I don’t have to hold him back to keep him still. An instinct that comes with so many years of shared loss bids him to stay in his seat and look at me. He always seemed to know even before my body
made its final decision to rid itself of a child. He said a final farewell the breath before my father’s last. The fact that he has no perception of my adultery comes from the fact that, until this moment, it posed no threat to our marriage, because I would have lied to deny its existence. But I could not lie about my lost babies, and I could not deny the death of my father, and now my marriage dangles over the same precipice.

“I have to tell you.” I look at him, drinking him in like cool water. “I did this.”

“Did what?”

“This—the storm. I brought it here.”

His laughter is a weapon to ward off the fear that is building itself up between us. “What can that possibly mean?”

“I thought I could get away. Run away from it. That if I confessed—repented, like the Bible says. Like God says, and be washed white as snow. And as far as the east is from the west. But the west. It’s
here
. It’s followed me. And I’ll never be clean. I’ll never—”

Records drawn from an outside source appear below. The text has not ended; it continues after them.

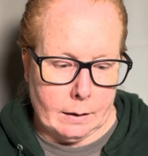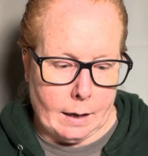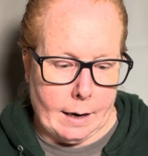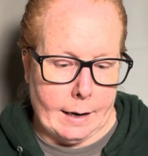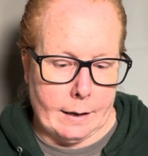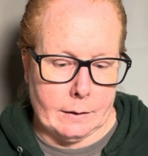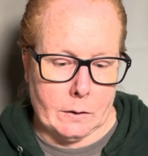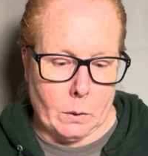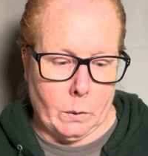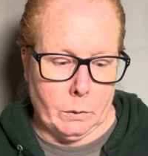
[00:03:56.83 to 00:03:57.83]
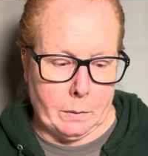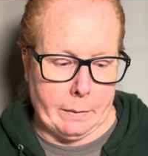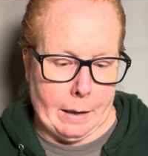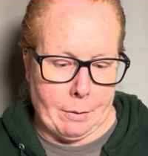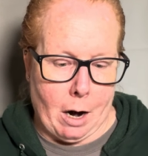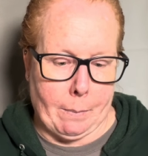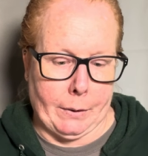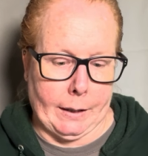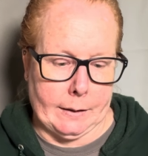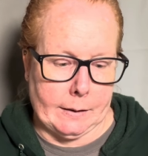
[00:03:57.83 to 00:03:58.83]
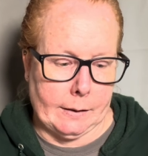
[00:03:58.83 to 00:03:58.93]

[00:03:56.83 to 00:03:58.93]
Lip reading: I had sold one of my properties.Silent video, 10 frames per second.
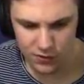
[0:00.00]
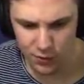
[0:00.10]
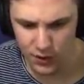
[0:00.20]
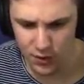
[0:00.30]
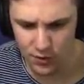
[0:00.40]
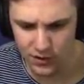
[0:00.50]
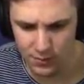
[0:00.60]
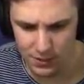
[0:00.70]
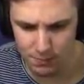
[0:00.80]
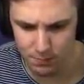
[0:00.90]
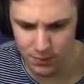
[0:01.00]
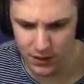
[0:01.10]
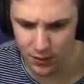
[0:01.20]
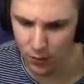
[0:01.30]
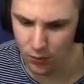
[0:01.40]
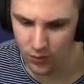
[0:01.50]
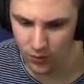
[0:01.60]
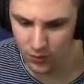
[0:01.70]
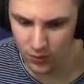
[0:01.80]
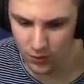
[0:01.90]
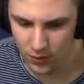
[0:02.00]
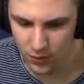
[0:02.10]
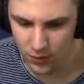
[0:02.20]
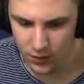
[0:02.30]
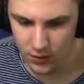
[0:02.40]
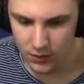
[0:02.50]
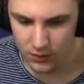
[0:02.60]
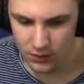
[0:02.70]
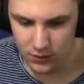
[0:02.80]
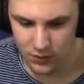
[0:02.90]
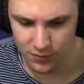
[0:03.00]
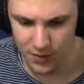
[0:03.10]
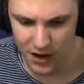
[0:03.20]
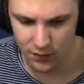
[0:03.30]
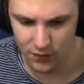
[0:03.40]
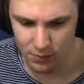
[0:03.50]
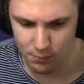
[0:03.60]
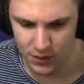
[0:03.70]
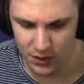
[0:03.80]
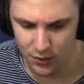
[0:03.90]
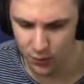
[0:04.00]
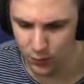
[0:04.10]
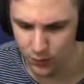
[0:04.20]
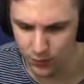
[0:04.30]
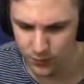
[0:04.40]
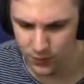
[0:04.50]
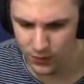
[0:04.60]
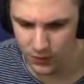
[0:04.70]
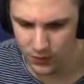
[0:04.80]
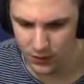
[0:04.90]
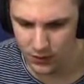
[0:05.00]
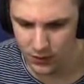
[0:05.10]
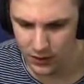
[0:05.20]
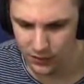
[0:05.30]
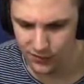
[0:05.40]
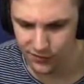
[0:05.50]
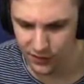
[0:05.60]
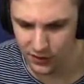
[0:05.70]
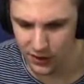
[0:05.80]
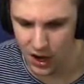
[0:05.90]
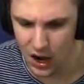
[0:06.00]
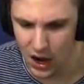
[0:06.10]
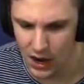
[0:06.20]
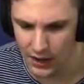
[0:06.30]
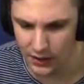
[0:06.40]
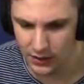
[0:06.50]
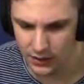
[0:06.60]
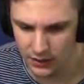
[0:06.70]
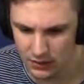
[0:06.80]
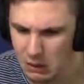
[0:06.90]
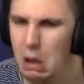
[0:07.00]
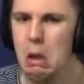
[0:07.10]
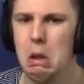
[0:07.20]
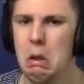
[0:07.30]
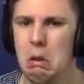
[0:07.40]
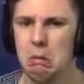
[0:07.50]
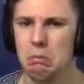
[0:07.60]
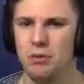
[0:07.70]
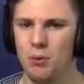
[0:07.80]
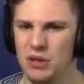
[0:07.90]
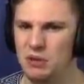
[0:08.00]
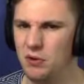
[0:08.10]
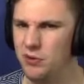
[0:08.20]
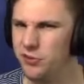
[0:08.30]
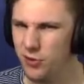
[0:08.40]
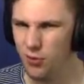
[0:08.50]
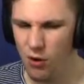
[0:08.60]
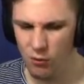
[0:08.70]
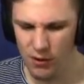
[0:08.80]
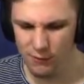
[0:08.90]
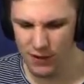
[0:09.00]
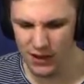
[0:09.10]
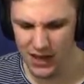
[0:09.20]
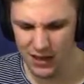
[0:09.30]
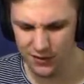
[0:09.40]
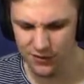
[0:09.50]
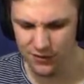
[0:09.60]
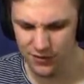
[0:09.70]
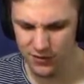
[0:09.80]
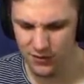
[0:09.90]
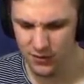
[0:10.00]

so we're going to meet Bill. come on. Because apparently Bill is the guy that we used to roll with, I guess?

I’ve disintegrated into nothing more than a twist of tears and disjointed phrases. Any other time, Russ would have taken me into his arms, soothed me until my sentences ran straight. Now, though, he keeps a distance between us. Were I to melt, he would not cup his hands to catch me. For the first time in memory, I am utterly alone in his presence, and the storm becomes an unexpected ally. Here, in this place of safety, rocked by the wind, serenaded by the dust, I take a deep, cleansing breath, and relive it all.

“That first night, when he came into our house . . .”

“Who?”

I look at my husband through scales of shame. “Jim.” After that, I spare neither of us any detail that could rise up again like some secret, treasured memory. I tell him about our afternoons, both of us reading from a single book, our sentences falling upon one another’s as we whiled away the afternoons while Ariel napped upstairs. I do, however, refrain from elaboration. That first kiss in the kitchen the day we
brought Barney home is relegated to “a kiss,” interchangeable with a dry touch to a deacon’s cheek.

Russ listens. Never interrupting, never interpreting, not even muttering the slightest sound of understanding. He becomes something that I’ve never seen in him before—utterly passive. Disconnected, almost. Always, always, his face has displayed a map of his mind, sketching his thoughts before he speaks his words. Sometimes instead of his words. But I find myself talking to a death mask, Russ captured in his handsome perfection. Set for eternity, and unmoved. Until I come to the day I disappeared, and at this point I would give anything for expressionless banality. Instead, something dreadful flickers across his features. Recognition. Confirmation.

“I’ve always wondered,” he says, more musing than accusatory.

“What do you mean you always wondered?” Even now, knee-deep in confession, I leap to my own defense.

“You were so . . . altered. And then so sick, and what with the things Mrs. Brown said—”

“You never said a word!”

“Neither did you.”

“But if you had—if you’d
confronted me . . .

“I did. At the hospital. Don’t you remember?”

“I mean, specifically. If you had asked—”

“You would have told me?”

“You would have spared me.”

This takes him aback, and while he hasn’t altered his posture a mite since I got in the car, he now rears back as if to escape.

“Spared you?” And then a laugh so bitter it freezes my blood. “Spared
you
? Darling, have you been listening to yourself? From what did you need to be spared?”

I can’t look at him. Until this point, my gaze has traced a path from the brown window to my dirt-encrusted hands and his masklike face. But for what I have to say next, there is no place safe. Looking outside gives the illusion of being buried, my hands bear traces of Jim’s touch, and I do not deserve even the image of my husband.

I close my eyes and return to the darkness that haunts me. “I needed to be spared from being alone. I needed to be spared from what happened next.”

Christmas, and the New Year, and the three wretched mornings that followed.

“My God,” he says, crying out to the Lord who watches me from behind the storm.

“Do you think—? Can you ever forgive me?”

He says nothing, only presses his fingers to his eyes as if trying to gouge out the images planted there.